Prospective echocardiography studies reported increase frequency of
cardiac diseases as duration of HIV illness increases7,8,9,11. But our study after
categorising patients into 3 groups based on duration of HIV illness failed to
establish statistical significance between illness duration and cardiac
abnormality, except for pulmonary hypertension which seemed to occur
commonly in those with duration of illness less than 1 year (p = 0.02)
(Table: 12 ).
Currie36 et al reported high incidence of dilated cardiomyopathy in HIV
patients with low CD4 counts.
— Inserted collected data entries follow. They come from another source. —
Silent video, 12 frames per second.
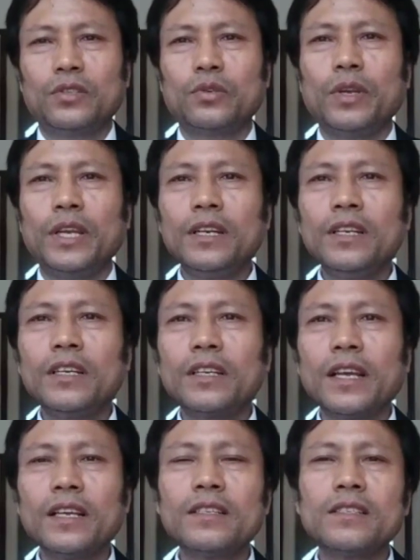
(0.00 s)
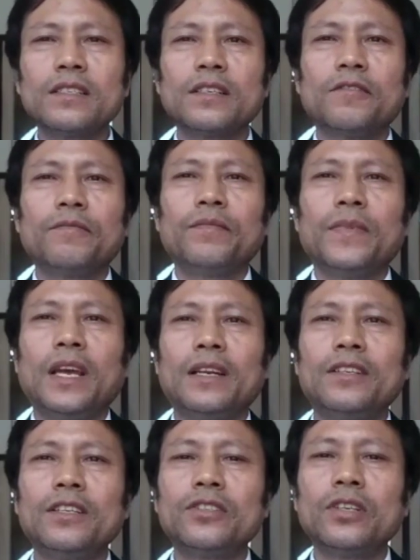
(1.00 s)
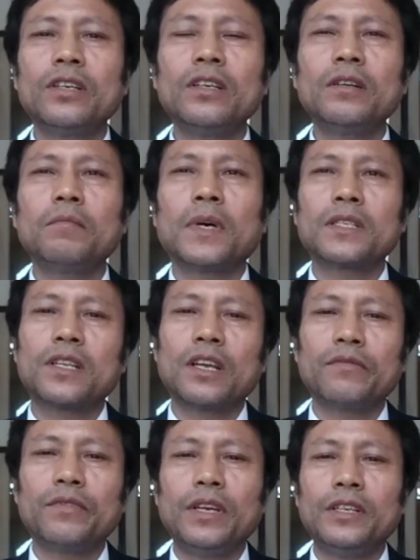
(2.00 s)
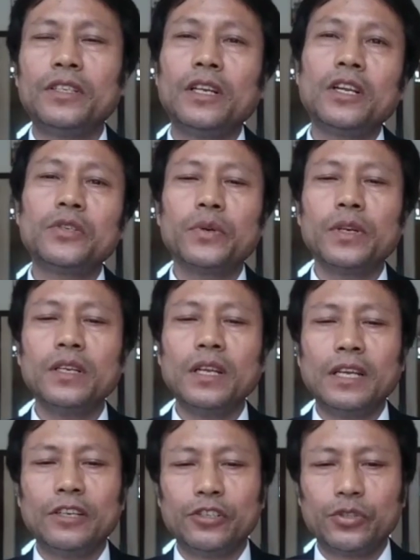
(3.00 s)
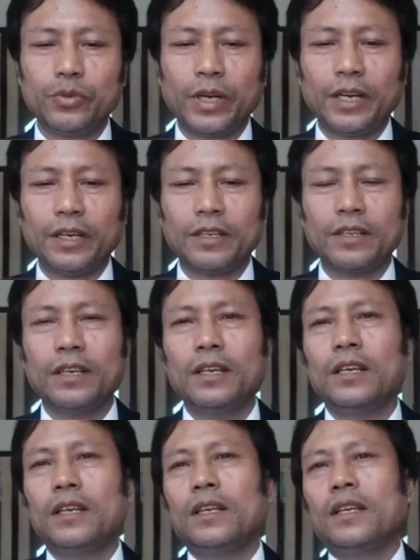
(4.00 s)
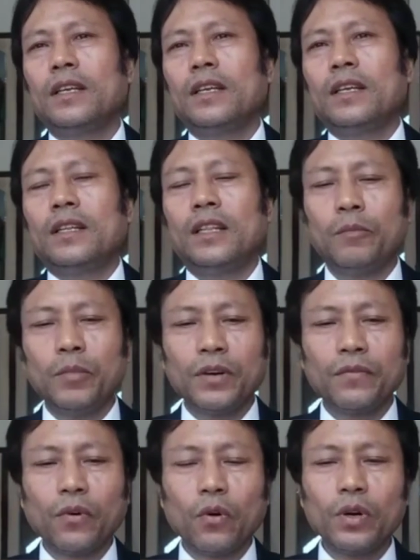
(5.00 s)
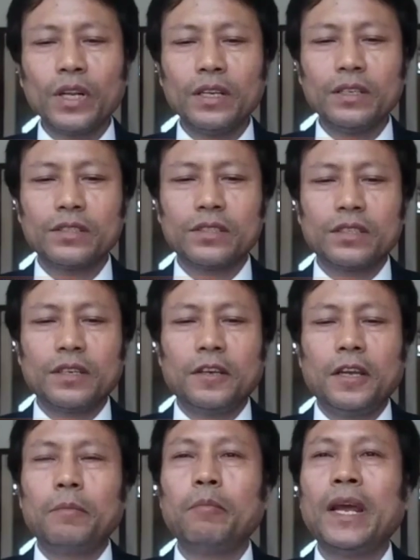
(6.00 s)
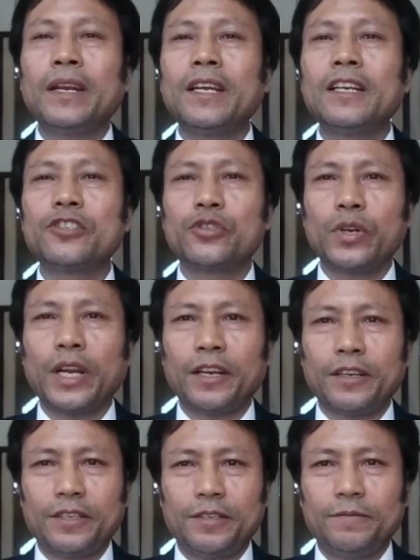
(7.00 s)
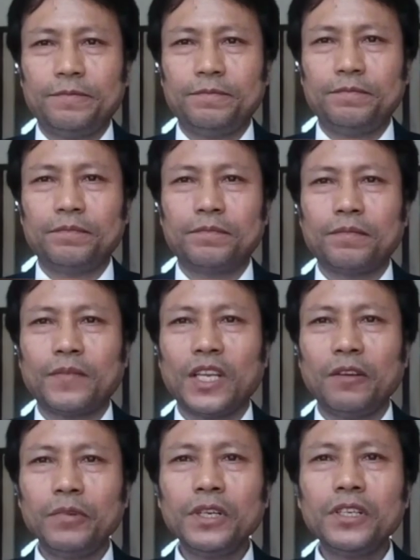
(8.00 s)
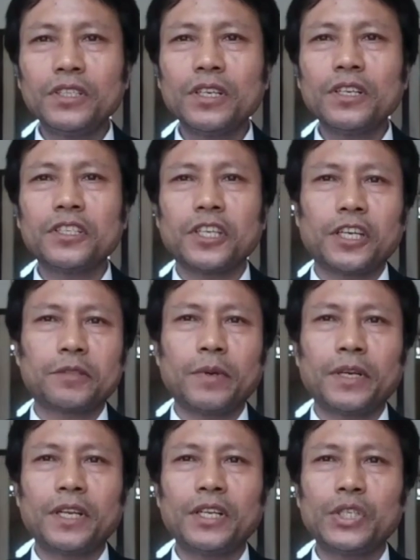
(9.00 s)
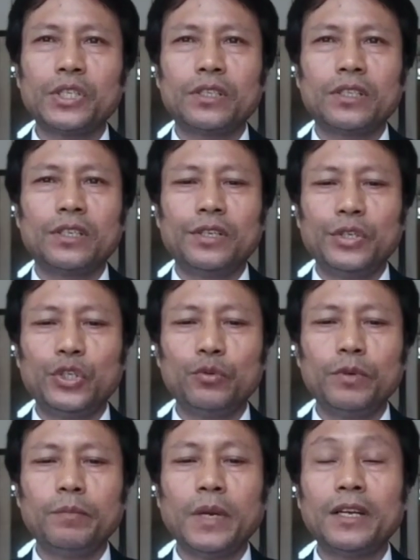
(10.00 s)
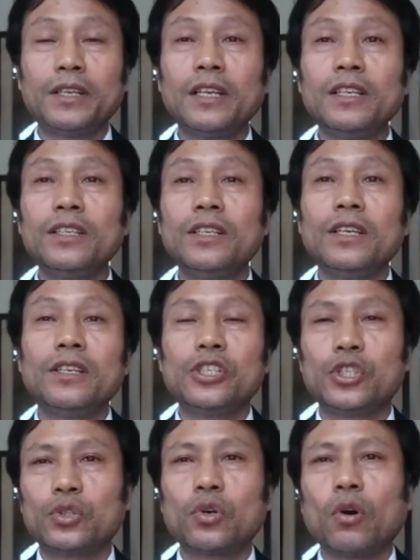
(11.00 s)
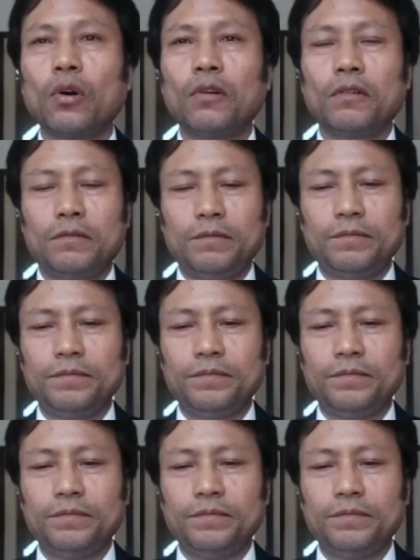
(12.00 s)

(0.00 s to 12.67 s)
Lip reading: So in that case, a teacher must have intellectual strength. Number 4 is mental strength. Every teacher is expected to be mentally strong.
In their study DCM was strongly associated
with CD4 count less than 100/µ. In our study DCM is strongly associated with
low CD4 count < 200 (p =0.006) but other cardiac abnormalities had no
relation to CD4 count (Table: 13)
After introduction of HAART both the mortality and morbidity of AIDS
patients is reduced and also the incidence of severe cardiac
complications35,44,46. In our study there were no statistical difference between
those who are on HAART and those not on any antiretroviral drugs, probably
due to relatively small sample size analysed. (Table: 15)
Numerous studies have shown that a silent ischemic
electrocardiography response to an exercise test is a powerful predictor of
major coronary events, including sudden cardiac death, in clinically healthy
populations14. In asymptomatic men in their fourth and fifth decades,
prevalence’s of SMI of 5% have already been documented58. However, SMI is
more frequent in populations at high risk for coronary disease, such as
patients with diabetes, in whom the prevalence of SMI ranges from 10% to
15%, and in patients with familial hypercholesterolemia14,58. In our study, a
higher than normal expected prevalence of positive stress test (10%) for the
age group indicating HIV patients constitute a high risk group for coronary
ischaemia
Duong et a in their study on Silent Myocardial Iscahemia in HIV
patients found that central fat accumulation, age and cholestrol levels were
the factors most strongly associated with a positive exercise test result,
whereas duration of HIV illness, duration of HAART therapy or use of
protease inhibitors did not influence positive stress test result14. In present
study patients with positive stress test had no association with HAART intake
(Table: 15), which could be explained on basis that none of our patients were
on protease inhibitors, the main drugs implicated in drug induced metabolic
syndrome, and also HIV infection itself constituted higher prevalence of
ischaemia irrespective of HAART intake.
The increased prevalence of accelerated atherosclerosis in HIV
patients could be, at least in part, related to an improvement in the overall
survival of HIV-positive patients and inclusion in HAART of protease
inhibitors, which have been reported to produce lipodystrophy, hyperlipidemia,
and hyperglycemia52,55. In our study there were 13 (14%) HIV patients having
> 5 year duration of illness, but none of our patients were on protease
inhibitors. Therefore these patients are likely to have abnormal cardiovascular
risk status. Results from D:A:D Study indicate that incidence of MI increases
26% per year of exposure to HAART10 but none of our patients had history,
ECG or ECHO evidence of myocardial infarction.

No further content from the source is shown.